═════ Record extracts ═════

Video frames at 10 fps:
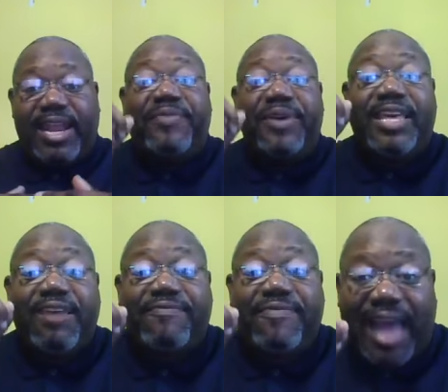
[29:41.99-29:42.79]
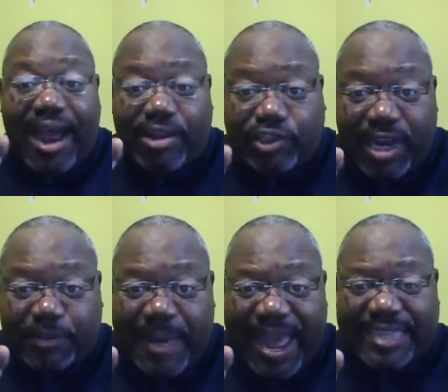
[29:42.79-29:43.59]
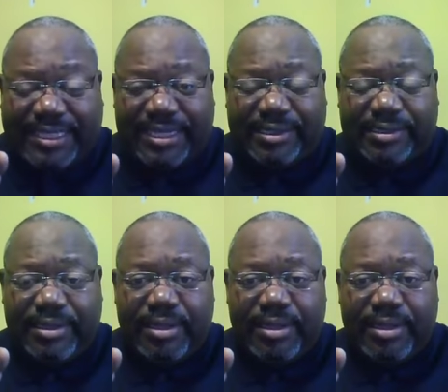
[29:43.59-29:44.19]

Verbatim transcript: and forgive us our trespasses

═════

-- What this task involves --
Your reply should hold only the lines from the one that contains "[29:41.99-29:42.79]" through the last line of the records above, exact and complete, and no pictures.

-- Output for this exercise --
[29:41.99-29:42.79]
[29:42.79-29:43.59]
[29:43.59-29:44.19]

Verbatim transcript: and forgive us our trespasses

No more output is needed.